*EXTRACTED INFORMATION*.
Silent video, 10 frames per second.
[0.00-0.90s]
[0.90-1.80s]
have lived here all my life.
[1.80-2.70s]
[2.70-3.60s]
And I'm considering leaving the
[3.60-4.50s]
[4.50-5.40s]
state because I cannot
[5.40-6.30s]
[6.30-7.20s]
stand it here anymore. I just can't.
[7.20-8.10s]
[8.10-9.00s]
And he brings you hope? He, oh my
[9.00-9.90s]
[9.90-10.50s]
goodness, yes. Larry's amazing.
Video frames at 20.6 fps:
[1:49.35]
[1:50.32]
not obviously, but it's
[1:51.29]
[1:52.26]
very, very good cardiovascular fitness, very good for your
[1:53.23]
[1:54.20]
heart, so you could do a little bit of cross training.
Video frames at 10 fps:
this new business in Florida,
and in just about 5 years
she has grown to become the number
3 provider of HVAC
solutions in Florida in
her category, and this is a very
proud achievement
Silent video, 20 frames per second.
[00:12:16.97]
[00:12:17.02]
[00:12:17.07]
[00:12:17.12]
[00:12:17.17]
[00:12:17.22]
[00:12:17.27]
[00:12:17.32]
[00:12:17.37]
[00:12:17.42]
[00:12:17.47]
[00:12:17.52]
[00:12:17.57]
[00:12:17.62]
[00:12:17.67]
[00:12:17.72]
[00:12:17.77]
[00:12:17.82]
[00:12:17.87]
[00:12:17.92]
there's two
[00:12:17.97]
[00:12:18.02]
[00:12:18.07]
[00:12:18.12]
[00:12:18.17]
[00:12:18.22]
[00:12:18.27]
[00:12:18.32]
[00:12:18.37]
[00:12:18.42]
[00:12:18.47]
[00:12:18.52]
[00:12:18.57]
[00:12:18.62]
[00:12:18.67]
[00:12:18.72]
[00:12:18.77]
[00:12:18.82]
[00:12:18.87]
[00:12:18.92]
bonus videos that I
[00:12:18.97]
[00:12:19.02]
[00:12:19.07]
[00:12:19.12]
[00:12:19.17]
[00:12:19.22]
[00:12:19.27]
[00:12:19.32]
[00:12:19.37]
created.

*WHAT IS REQUIRED*.
Set down every entry again, word for word.

*EXERCISE ANSWER*.
Silent video, 10 frames per second.
[0.00-0.90s]
[0.90-1.80s]
have lived here all my life.
[1.80-2.70s]
[2.70-3.60s]
And I'm considering leaving the
[3.60-4.50s]
[4.50-5.40s]
state because I cannot
[5.40-6.30s]
[6.30-7.20s]
stand it here anymore. I just can't.
[7.20-8.10s]
[8.10-9.00s]
And he brings you hope? He, oh my
[9.00-9.90s]
[9.90-10.50s]
goodness, yes. Larry's amazing.
Video frames at 20.6 fps:
[1:49.35]
[1:50.32]
not obviously, but it's
[1:51.29]
[1:52.26]
very, very good cardiovascular fitness, very good for your
[1:53.23]
[1:54.20]
heart, so you could do a little bit of cross training.
Video frames at 10 fps:
this new business in Florida,
and in just about 5 years
she has grown to become the number
3 provider of HVAC
solutions in Florida in
her category, and this is a very
proud achievement
Silent video, 20 frames per second.
[00:12:16.97]
[00:12:17.02]
[00:12:17.07]
[00:12:17.12]
[00:12:17.17]
[00:12:17.22]
[00:12:17.27]
[00:12:17.32]
[00:12:17.37]
[00:12:17.42]
[00:12:17.47]
[00:12:17.52]
[00:12:17.57]
[00:12:17.62]
[00:12:17.67]
[00:12:17.72]
[00:12:17.77]
[00:12:17.82]
[00:12:17.87]
[00:12:17.92]
there's two
[00:12:17.97]
[00:12:18.02]
[00:12:18.07]
[00:12:18.12]
[00:12:18.17]
[00:12:18.22]
[00:12:18.27]
[00:12:18.32]
[00:12:18.37]
[00:12:18.42]
[00:12:18.47]
[00:12:18.52]
[00:12:18.57]
[00:12:18.62]
[00:12:18.67]
[00:12:18.72]
[00:12:18.77]
[00:12:18.82]
[00:12:18.87]
[00:12:18.92]
bonus videos that I
[00:12:18.97]
[00:12:19.02]
[00:12:19.07]
[00:12:19.12]
[00:12:19.17]
[00:12:19.22]
[00:12:19.27]
[00:12:19.32]
[00:12:19.37]
created.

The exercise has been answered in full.